EXERCISE MATERIAL:
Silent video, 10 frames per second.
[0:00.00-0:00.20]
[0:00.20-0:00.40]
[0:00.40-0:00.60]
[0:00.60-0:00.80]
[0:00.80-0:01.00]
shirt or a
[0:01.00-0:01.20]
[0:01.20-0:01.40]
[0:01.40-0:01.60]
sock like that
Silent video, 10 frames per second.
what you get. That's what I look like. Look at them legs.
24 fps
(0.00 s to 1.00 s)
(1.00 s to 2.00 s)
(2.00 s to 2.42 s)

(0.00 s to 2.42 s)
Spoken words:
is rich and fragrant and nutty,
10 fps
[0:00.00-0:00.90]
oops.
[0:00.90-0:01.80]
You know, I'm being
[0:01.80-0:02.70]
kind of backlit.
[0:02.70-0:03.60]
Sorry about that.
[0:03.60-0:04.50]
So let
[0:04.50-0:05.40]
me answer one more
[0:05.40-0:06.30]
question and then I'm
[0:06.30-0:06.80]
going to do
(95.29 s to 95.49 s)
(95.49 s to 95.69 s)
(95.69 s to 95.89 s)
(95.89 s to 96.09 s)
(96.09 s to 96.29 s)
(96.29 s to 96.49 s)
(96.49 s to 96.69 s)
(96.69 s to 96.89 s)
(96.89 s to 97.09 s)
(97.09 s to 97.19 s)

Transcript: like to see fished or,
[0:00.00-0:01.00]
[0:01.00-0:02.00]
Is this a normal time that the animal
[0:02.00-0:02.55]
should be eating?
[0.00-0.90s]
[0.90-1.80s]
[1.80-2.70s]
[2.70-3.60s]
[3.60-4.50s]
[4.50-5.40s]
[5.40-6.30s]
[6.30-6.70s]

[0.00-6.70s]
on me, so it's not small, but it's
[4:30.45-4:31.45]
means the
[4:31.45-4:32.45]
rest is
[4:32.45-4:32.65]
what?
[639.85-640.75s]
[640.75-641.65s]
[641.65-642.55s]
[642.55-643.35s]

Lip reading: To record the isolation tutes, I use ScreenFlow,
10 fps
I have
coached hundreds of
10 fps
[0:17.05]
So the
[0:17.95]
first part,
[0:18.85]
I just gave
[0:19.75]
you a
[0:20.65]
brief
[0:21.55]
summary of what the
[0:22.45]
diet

EXERCISE INSTRUCTIONS: The records are to be duplicated in full, with every word kept exactly.

SOLUTION TO THIS PROBLEM:
Silent video, 10 frames per second.
[0:00.00-0:00.20]
[0:00.20-0:00.40]
[0:00.40-0:00.60]
[0:00.60-0:00.80]
[0:00.80-0:01.00]
shirt or a
[0:01.00-0:01.20]
[0:01.20-0:01.40]
[0:01.40-0:01.60]
sock like that
Silent video, 10 frames per second.
what you get. That's what I look like. Look at them legs.
24 fps
(0.00 s to 1.00 s)
(1.00 s to 2.00 s)
(2.00 s to 2.42 s)

(0.00 s to 2.42 s)
Spoken words:
is rich and fragrant and nutty,
10 fps
[0:00.00-0:00.90]
oops.
[0:00.90-0:01.80]
You know, I'm being
[0:01.80-0:02.70]
kind of backlit.
[0:02.70-0:03.60]
Sorry about that.
[0:03.60-0:04.50]
So let
[0:04.50-0:05.40]
me answer one more
[0:05.40-0:06.30]
question and then I'm
[0:06.30-0:06.80]
going to do
(95.29 s to 95.49 s)
(95.49 s to 95.69 s)
(95.69 s to 95.89 s)
(95.89 s to 96.09 s)
(96.09 s to 96.29 s)
(96.29 s to 96.49 s)
(96.49 s to 96.69 s)
(96.69 s to 96.89 s)
(96.89 s to 97.09 s)
(97.09 s to 97.19 s)

Transcript: like to see fished or,
[0:00.00-0:01.00]
[0:01.00-0:02.00]
Is this a normal time that the animal
[0:02.00-0:02.55]
should be eating?
[0.00-0.90s]
[0.90-1.80s]
[1.80-2.70s]
[2.70-3.60s]
[3.60-4.50s]
[4.50-5.40s]
[5.40-6.30s]
[6.30-6.70s]

[0.00-6.70s]
on me, so it's not small, but it's
[4:30.45-4:31.45]
means the
[4:31.45-4:32.45]
rest is
[4:32.45-4:32.65]
what?
[639.85-640.75s]
[640.75-641.65s]
[641.65-642.55s]
[642.55-643.35s]

Lip reading: To record the isolation tutes, I use ScreenFlow,
10 fps
I have
coached hundreds of
10 fps
[0:17.05]
So the
[0:17.95]
first part,
[0:18.85]
I just gave
[0:19.75]
you a
[0:20.65]
brief
[0:21.55]
summary of what the
[0:22.45]
diet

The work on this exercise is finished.